La catégorisation des poids est en fonction des jours. Au-delà des aspects culturels et sportifs, la lutte est, dans cette zone, une activité et économique et sociale qui témoigne de la survivance des valeurs de solidarité. Les recettes issues de ces séances de lutte traditionnelle -les entrées étant payantes- permettent au comité local de participer à la bonne marche du village.
« Des classes ont été construites grâce à ces retombées ; des mosquées et des églises réfectionnées, des forages entretenus. C’est le village qui organise grâce à un fonds alimenté par des cotisations et un champ collectif. Cela leur permet également de prendre en charge les participants. Et nous, nous mettons à leur disposition des arbitres et des superviseurs. Nous ne nous occupons que de l’aspect technique », renseigne Babacar Diouf, président du comité départemental de lutte et également professeur d’Education physique et sportive.
De plus en plus, des promoteurs, dont le fils de la défunte cantatrice Khady Diouf, Leyti Ndong, s’intéressent à ce milieu eu égard à l’engouement qu’il suscite et son intérêt grandissant. Le lutteur de Foundiougne ne jouit pas d’une grande célébrité comme celui de la capitale, Dakar, mais se fabrique un destin et cultive les valeurs de solidarité en faisant de ses triomphes un moyen de venir en aide à sa communauté. « Il y a beaucoup de lutteurs qui se sont constitués un cheptel grâce aux victoires engrangées lors des séances de « mbapatt ».
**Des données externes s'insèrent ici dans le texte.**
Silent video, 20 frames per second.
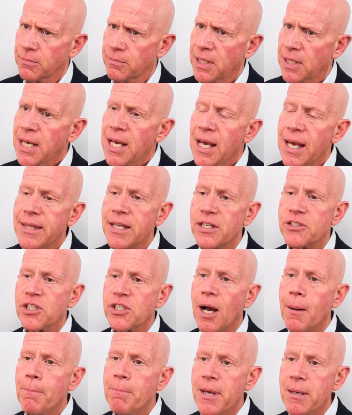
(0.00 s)
And that
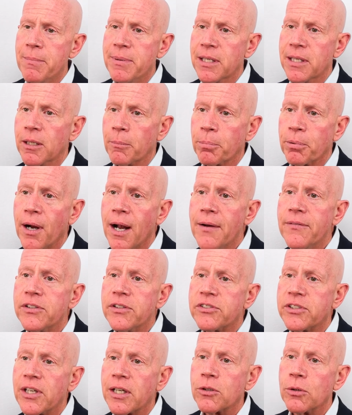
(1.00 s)
job may be in the private
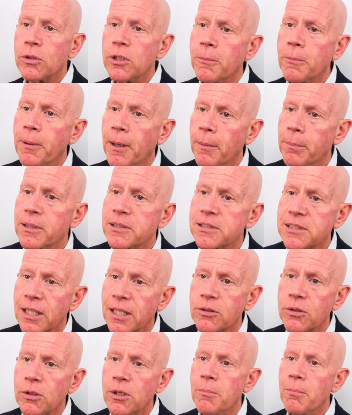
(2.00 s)
sector, in the public
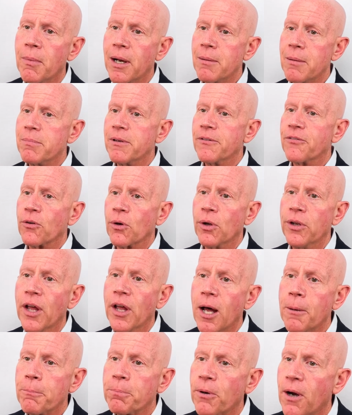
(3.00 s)
sector, it might be for a
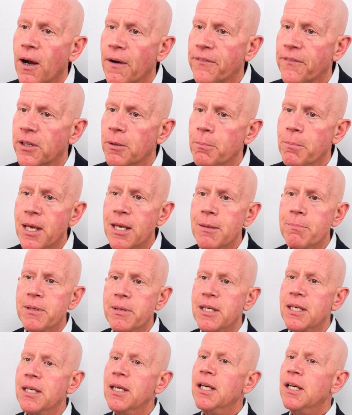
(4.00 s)
nonprofit, it may
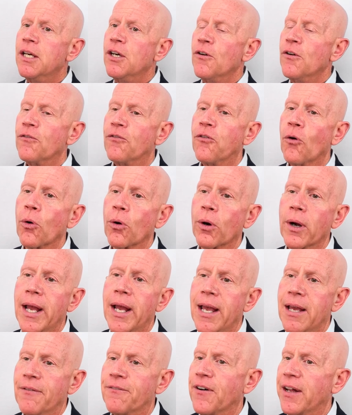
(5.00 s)
be for
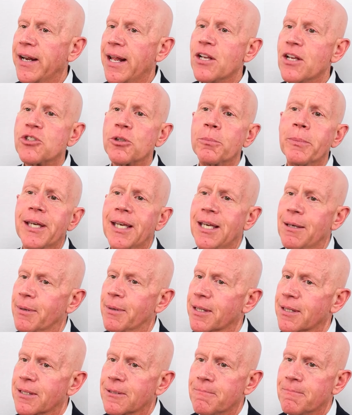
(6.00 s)
a financial
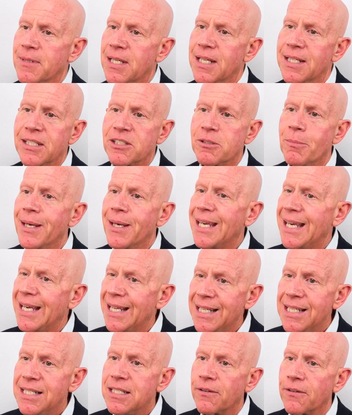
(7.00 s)
behemoth. It doesn't make
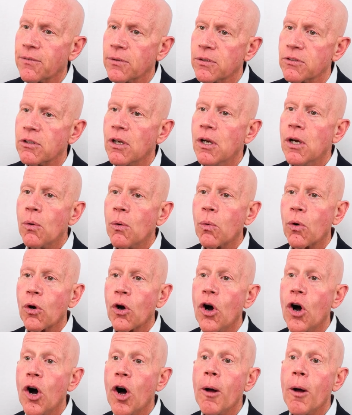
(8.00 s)
any difference.
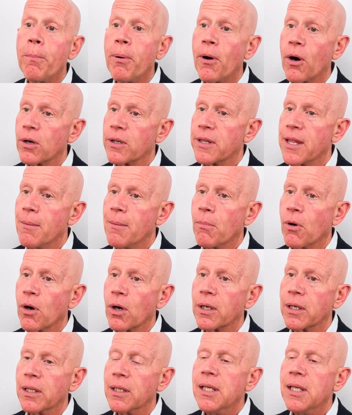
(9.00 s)
We're all part of that
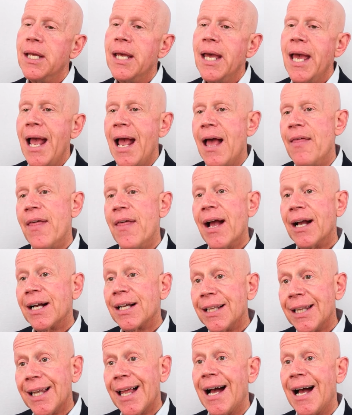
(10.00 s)
market. And that
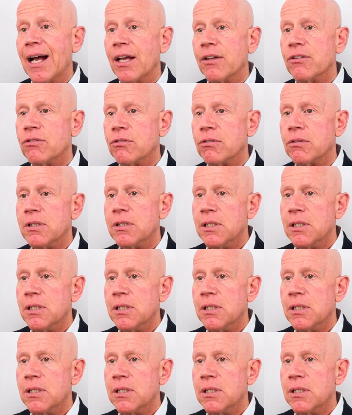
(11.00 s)
class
Certains d’entre eux gratifient les organisateurs de bœufs à l’occasion des fêtes religieuses. C’est assez fort comme symbole de solidarité. Le lutteur ne s’extirpe pas de la réalité de son terroir parce que les victoires sont, ici, collectives ; ce sont celles de tout un village, de toute une communauté solidaire », magnifie Babacar Diouf tout en regrettant les horaires imposés par le regain des activités économiques. Les séances débutent vers 20 heures pour se poursuivre quelquefois jusqu’à 4 heures du matin.
« A l’époque, les joutes commençaient vers 14 heures pour se terminer à 19 heures. Malheureusement, à cause des marchés hebdomadaires et de certaines contraintes, nous entamons tard les séances. Cela pose un problème de sécurité et nous interpelle en tant que parents d’élèves. Nous ne voudrions pas non plus que certains en profitent pour se livrer à la débauche. Nous sommes en train de réfléchir à une meilleure formule », ajoute celui qui est par ailleurs entraîneur de lutte et de football (2ème degré).